Please retype the listing below word for word and exclude its images.
□ □ □ □
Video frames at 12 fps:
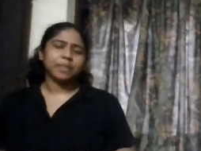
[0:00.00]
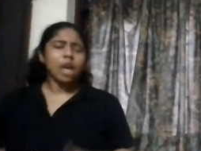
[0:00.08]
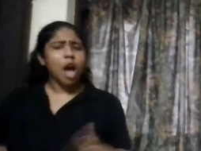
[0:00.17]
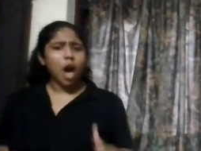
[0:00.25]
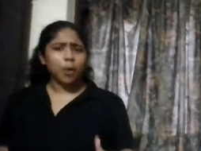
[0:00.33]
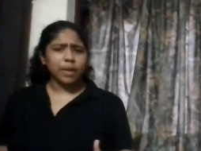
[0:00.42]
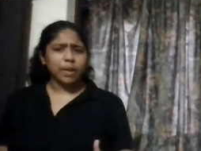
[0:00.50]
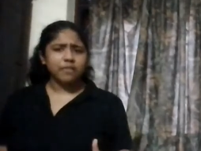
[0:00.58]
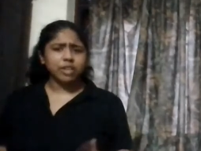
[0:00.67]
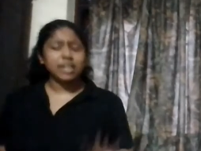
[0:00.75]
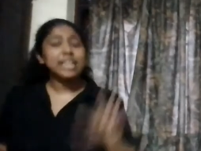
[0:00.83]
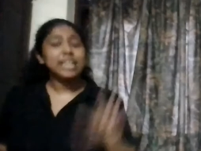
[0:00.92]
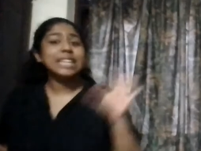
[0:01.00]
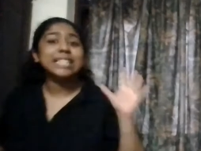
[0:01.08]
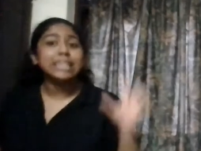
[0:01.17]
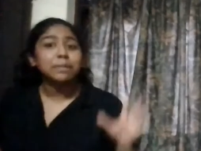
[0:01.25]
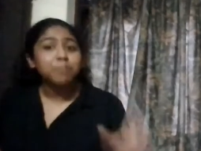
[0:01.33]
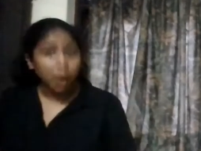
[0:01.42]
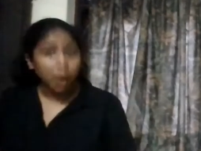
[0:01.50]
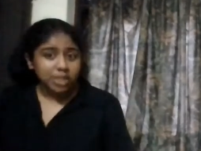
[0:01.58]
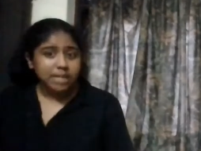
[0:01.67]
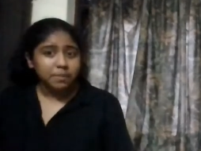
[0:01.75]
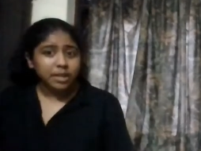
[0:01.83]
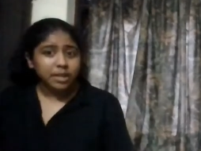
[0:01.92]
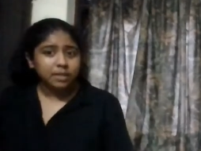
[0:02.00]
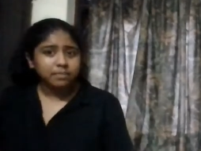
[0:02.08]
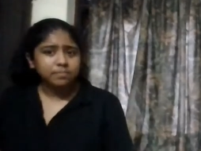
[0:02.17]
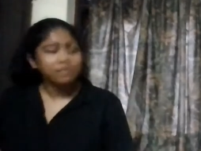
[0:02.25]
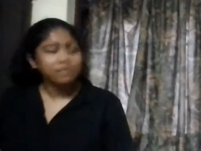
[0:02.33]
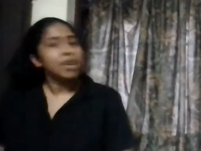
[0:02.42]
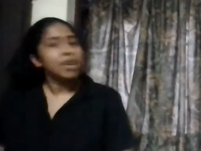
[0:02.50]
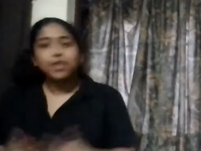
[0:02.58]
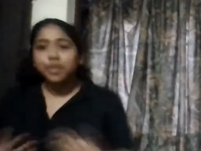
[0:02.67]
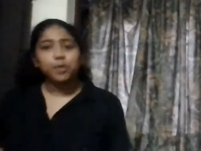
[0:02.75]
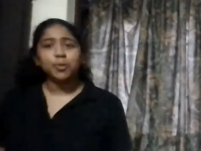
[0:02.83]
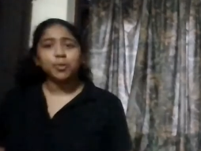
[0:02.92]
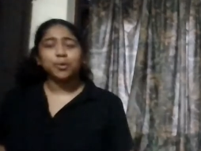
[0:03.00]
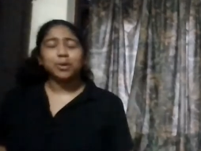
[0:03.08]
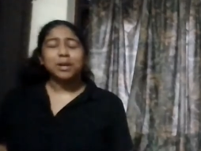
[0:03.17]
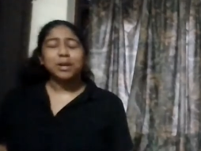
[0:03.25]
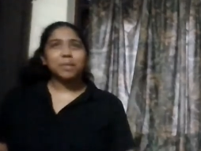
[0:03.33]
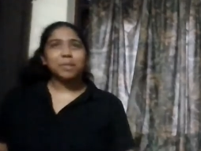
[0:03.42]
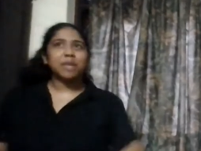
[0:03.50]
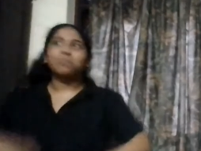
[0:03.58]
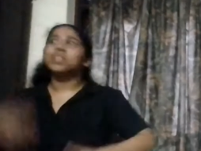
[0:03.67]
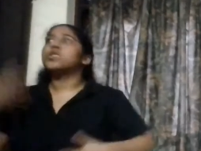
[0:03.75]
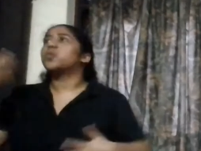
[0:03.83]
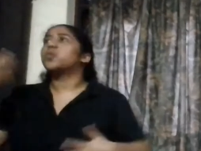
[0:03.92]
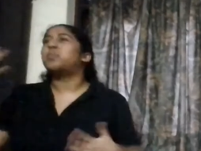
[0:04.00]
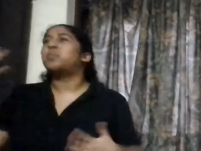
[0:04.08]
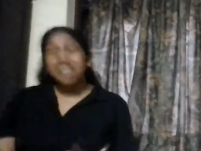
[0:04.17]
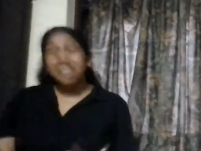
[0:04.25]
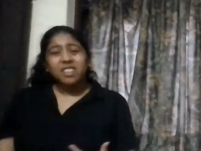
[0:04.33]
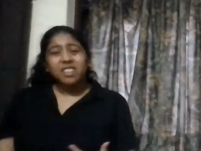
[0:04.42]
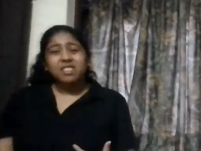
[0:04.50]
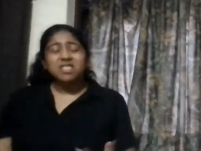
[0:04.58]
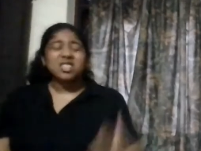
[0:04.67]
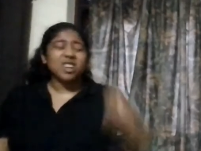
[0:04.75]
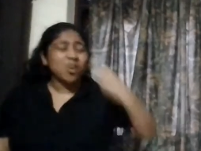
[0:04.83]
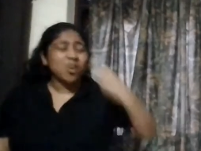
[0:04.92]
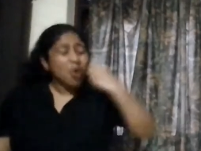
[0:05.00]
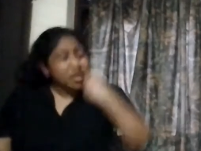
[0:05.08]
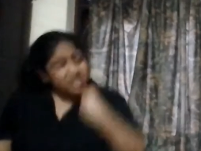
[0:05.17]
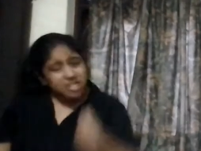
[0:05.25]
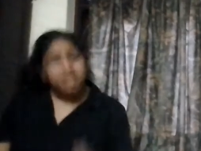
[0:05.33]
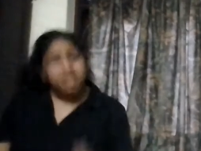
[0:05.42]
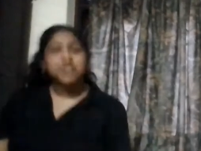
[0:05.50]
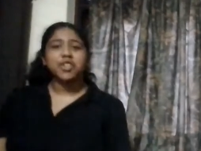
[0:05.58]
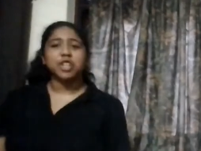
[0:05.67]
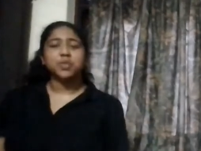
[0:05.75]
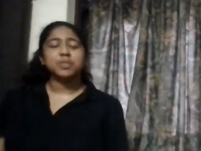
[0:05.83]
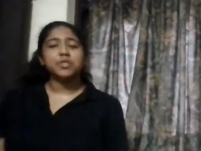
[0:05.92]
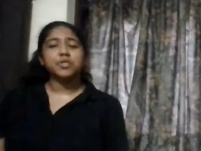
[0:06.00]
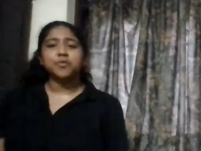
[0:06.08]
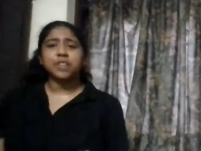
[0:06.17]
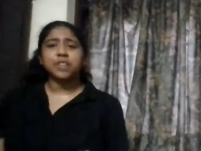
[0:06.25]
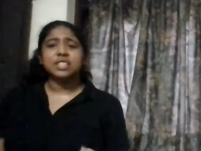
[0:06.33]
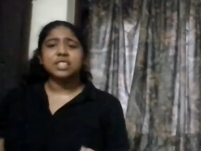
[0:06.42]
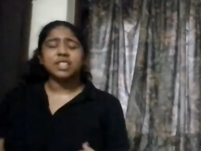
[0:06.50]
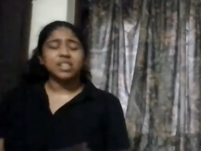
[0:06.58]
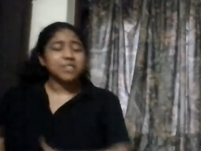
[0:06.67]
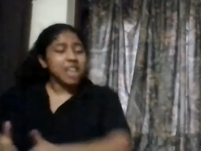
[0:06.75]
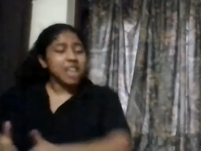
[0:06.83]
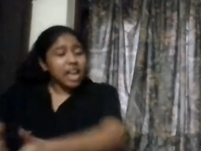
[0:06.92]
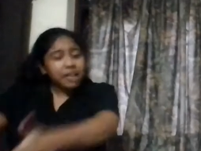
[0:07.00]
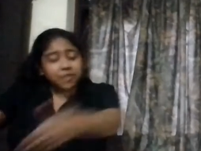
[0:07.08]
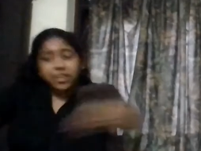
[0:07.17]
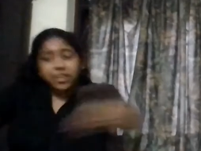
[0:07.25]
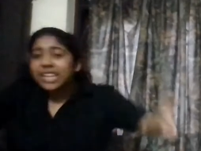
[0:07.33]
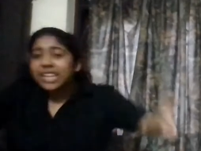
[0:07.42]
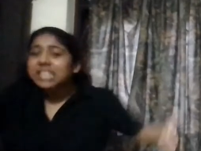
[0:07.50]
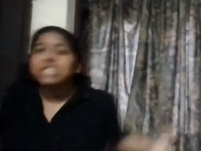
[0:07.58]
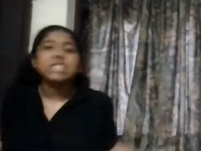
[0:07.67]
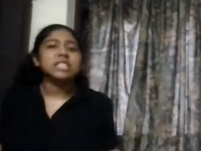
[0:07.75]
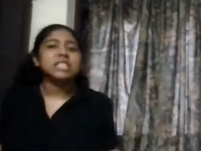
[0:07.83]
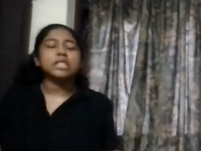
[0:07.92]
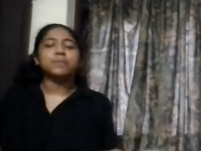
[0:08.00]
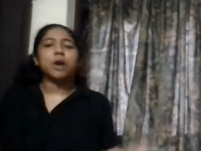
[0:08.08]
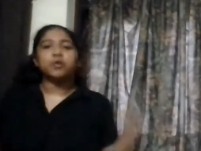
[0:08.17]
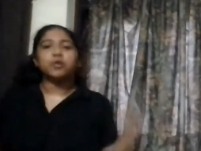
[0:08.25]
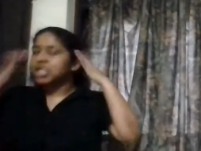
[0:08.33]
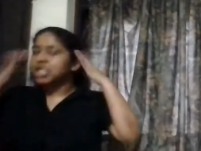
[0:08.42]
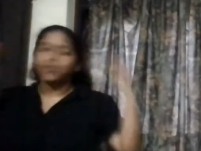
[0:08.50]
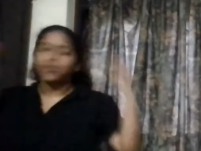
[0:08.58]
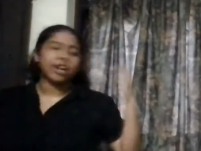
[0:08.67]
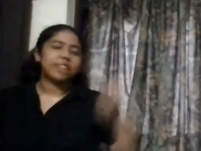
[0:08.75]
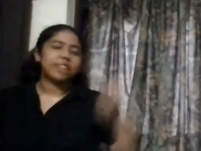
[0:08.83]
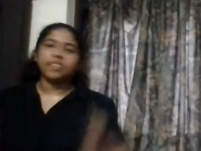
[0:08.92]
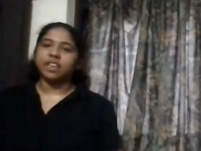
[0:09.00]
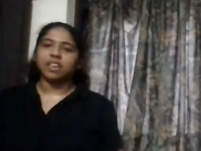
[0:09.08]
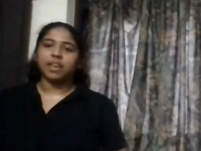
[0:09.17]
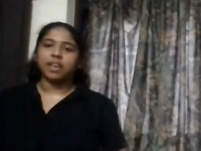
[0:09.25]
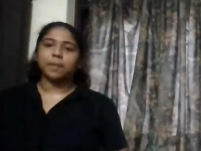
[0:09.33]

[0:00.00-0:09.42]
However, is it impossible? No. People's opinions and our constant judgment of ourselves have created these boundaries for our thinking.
□ □ □ □
● **SOLUTION**
Video frames at 12 fps:
[0:00.00]
[0:00.08]
[0:00.17]
[0:00.25]
[0:00.33]
[0:00.42]
[0:00.50]
[0:00.58]
[0:00.67]
[0:00.75]
[0:00.83]
[0:00.92]
[0:01.00]
[0:01.08]
[0:01.17]
[0:01.25]
[0:01.33]
[0:01.42]
[0:01.50]
[0:01.58]
[0:01.67]
[0:01.75]
[0:01.83]
[0:01.92]
[0:02.00]
[0:02.08]
[0:02.17]
[0:02.25]
[0:02.33]
[0:02.42]
[0:02.50]
[0:02.58]
[0:02.67]
[0:02.75]
[0:02.83]
[0:02.92]
[0:03.00]
[0:03.08]
[0:03.17]
[0:03.25]
[0:03.33]
[0:03.42]
[0:03.50]
[0:03.58]
[0:03.67]
[0:03.75]
[0:03.83]
[0:03.92]
[0:04.00]
[0:04.08]
[0:04.17]
[0:04.25]
[0:04.33]
[0:04.42]
[0:04.50]
[0:04.58]
[0:04.67]
[0:04.75]
[0:04.83]
[0:04.92]
[0:05.00]
[0:05.08]
[0:05.17]
[0:05.25]
[0:05.33]
[0:05.42]
[0:05.50]
[0:05.58]
[0:05.67]
[0:05.75]
[0:05.83]
[0:05.92]
[0:06.00]
[0:06.08]
[0:06.17]
[0:06.25]
[0:06.33]
[0:06.42]
[0:06.50]
[0:06.58]
[0:06.67]
[0:06.75]
[0:06.83]
[0:06.92]
[0:07.00]
[0:07.08]
[0:07.17]
[0:07.25]
[0:07.33]
[0:07.42]
[0:07.50]
[0:07.58]
[0:07.67]
[0:07.75]
[0:07.83]
[0:07.92]
[0:08.00]
[0:08.08]
[0:08.17]
[0:08.25]
[0:08.33]
[0:08.42]
[0:08.50]
[0:08.58]
[0:08.67]
[0:08.75]
[0:08.83]
[0:08.92]
[0:09.00]
[0:09.08]
[0:09.17]
[0:09.25]
[0:09.33]

[0:00.00-0:09.42]
However, is it impossible? No. People's opinions and our constant judgment of ourselves have created these boundaries for our thinking.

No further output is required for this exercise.